• **Problem statement**:
Restate all data exactly. No images.

### Provided entries

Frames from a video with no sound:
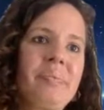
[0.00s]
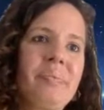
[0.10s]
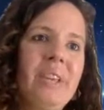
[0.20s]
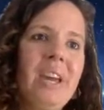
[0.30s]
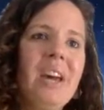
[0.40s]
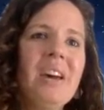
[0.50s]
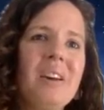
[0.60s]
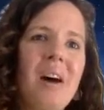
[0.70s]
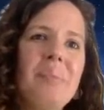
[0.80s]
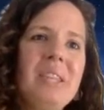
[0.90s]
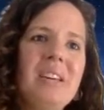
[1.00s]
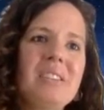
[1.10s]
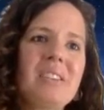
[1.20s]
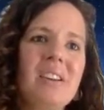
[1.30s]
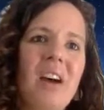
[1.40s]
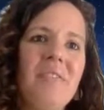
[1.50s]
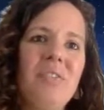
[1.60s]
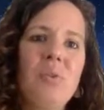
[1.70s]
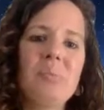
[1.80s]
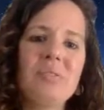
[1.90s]
yeah, I mean, that's a
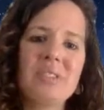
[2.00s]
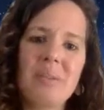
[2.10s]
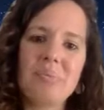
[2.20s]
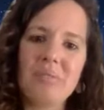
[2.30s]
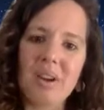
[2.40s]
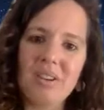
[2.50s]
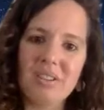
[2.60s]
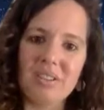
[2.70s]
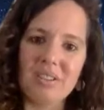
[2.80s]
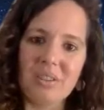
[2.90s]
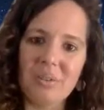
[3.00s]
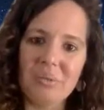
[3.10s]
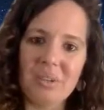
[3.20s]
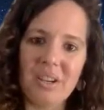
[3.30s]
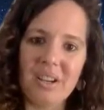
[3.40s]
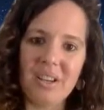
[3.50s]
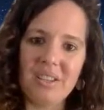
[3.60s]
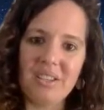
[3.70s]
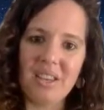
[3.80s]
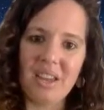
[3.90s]
form of separation. So when I
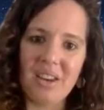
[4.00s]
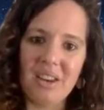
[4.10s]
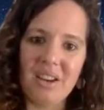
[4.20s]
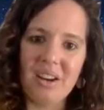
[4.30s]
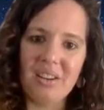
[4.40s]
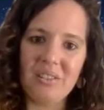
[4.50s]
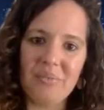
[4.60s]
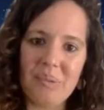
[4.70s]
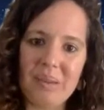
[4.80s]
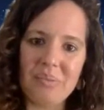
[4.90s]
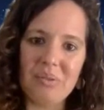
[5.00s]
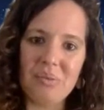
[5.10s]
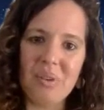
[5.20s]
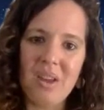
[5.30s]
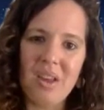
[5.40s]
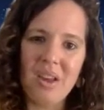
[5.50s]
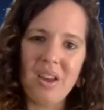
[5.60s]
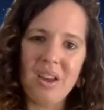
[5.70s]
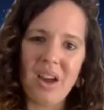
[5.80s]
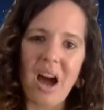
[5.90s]
see any kind of people
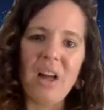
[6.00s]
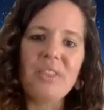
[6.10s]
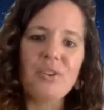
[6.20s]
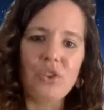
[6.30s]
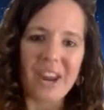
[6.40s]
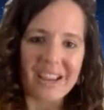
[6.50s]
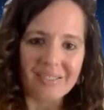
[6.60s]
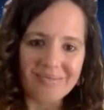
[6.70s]
othering,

######

• **Solution for this exercise**:
Frames from a video with no sound:
[0.00s]
[0.10s]
[0.20s]
[0.30s]
[0.40s]
[0.50s]
[0.60s]
[0.70s]
[0.80s]
[0.90s]
[1.00s]
[1.10s]
[1.20s]
[1.30s]
[1.40s]
[1.50s]
[1.60s]
[1.70s]
[1.80s]
[1.90s]
yeah, I mean, that's a
[2.00s]
[2.10s]
[2.20s]
[2.30s]
[2.40s]
[2.50s]
[2.60s]
[2.70s]
[2.80s]
[2.90s]
[3.00s]
[3.10s]
[3.20s]
[3.30s]
[3.40s]
[3.50s]
[3.60s]
[3.70s]
[3.80s]
[3.90s]
form of separation. So when I
[4.00s]
[4.10s]
[4.20s]
[4.30s]
[4.40s]
[4.50s]
[4.60s]
[4.70s]
[4.80s]
[4.90s]
[5.00s]
[5.10s]
[5.20s]
[5.30s]
[5.40s]
[5.50s]
[5.60s]
[5.70s]
[5.80s]
[5.90s]
see any kind of people
[6.00s]
[6.10s]
[6.20s]
[6.30s]
[6.40s]
[6.50s]
[6.60s]
[6.70s]
othering,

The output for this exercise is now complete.